Kampus Ramai Belum Tentu Bermutu
Mutu suatu program studi, secara sederhana, bisa disejajarkan dengan bagaimana kampus tersebut membentuk lulusan yang berkompetensi sesuai janjinya. Sejatinya, kampus yang bermutu tinggi akan diminati publik.
Pada praktiknya, banyak orang tua memilih kampus untuk anaknya berdasarkan nama besar, lokasi, atau sekadar testimoni dari tetangga. Sehingga, ramainya animo belum tentu menjadi tolok ukur bahwa suatu program studi benar-benar berkualitas dan relevan dengan kompetensi yang dibutuhkan di masa depan. Oleh sebab itu, harus ada tolok ukur mutu yang jelas.

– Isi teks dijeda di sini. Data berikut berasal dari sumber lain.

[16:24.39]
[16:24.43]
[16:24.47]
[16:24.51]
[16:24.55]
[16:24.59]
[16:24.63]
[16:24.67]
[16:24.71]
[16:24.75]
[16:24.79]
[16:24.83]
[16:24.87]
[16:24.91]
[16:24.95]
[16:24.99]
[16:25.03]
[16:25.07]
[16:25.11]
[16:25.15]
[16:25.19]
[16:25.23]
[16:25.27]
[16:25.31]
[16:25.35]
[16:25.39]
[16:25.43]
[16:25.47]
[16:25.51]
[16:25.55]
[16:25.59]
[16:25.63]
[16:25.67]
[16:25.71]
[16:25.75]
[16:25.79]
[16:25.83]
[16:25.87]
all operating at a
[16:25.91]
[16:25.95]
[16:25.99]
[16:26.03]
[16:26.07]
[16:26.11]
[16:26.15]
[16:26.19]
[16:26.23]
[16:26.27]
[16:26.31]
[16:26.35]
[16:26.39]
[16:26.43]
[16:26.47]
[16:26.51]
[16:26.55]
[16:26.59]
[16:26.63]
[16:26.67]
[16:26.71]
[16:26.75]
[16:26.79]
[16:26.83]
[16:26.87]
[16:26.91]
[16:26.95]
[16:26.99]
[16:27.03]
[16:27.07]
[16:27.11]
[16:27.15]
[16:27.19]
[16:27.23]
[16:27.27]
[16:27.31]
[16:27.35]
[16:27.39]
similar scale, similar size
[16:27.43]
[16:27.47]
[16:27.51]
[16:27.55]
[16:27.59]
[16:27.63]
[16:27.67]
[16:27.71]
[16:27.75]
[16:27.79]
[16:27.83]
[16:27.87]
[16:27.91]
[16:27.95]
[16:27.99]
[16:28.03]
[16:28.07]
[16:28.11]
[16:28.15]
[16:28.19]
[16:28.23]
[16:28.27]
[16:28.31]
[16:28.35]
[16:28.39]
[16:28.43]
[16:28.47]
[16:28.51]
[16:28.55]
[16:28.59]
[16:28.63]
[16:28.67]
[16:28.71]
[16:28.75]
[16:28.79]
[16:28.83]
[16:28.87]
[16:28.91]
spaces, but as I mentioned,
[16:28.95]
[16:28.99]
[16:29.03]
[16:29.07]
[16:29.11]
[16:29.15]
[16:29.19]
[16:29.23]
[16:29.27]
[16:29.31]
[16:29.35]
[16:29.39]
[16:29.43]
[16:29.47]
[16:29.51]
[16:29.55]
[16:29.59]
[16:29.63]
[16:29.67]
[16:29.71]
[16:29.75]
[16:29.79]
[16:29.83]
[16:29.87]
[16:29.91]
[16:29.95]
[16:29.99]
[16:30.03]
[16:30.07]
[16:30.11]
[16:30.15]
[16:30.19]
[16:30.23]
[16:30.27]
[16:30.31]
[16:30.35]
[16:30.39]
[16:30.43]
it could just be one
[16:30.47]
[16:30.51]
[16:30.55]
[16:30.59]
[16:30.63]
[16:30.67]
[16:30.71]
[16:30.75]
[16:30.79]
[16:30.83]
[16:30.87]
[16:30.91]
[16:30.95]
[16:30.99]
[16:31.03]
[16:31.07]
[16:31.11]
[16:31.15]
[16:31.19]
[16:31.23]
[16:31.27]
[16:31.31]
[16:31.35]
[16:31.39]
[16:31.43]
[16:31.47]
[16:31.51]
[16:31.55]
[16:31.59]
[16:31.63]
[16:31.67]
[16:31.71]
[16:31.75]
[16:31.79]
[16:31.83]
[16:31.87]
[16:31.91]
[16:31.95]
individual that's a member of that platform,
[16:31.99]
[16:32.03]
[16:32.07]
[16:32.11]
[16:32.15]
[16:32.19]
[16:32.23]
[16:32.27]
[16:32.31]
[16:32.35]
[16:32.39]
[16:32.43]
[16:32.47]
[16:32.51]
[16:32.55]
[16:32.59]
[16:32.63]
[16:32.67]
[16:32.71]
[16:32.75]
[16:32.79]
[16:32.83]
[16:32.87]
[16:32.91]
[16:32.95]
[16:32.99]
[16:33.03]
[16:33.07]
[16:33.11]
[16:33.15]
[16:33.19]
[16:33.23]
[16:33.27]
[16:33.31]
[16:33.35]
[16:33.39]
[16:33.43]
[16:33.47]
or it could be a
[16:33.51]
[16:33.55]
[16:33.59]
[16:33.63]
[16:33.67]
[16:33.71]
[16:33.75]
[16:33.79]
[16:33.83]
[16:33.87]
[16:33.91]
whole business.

Kenyataannya, belum semua program studi di Indonesia dikelola dengan standar mutu yang kuat. Ada yang fasilitasnya minim, kurikulumnya ketinggalan zaman, atau dosennya tidak memiliki kualifikasi dan pengalaman yang memadai. Akibatnya, lulusannya tidak siap menghadapi persaingan dunia kerja yang makin kompleks dan digital.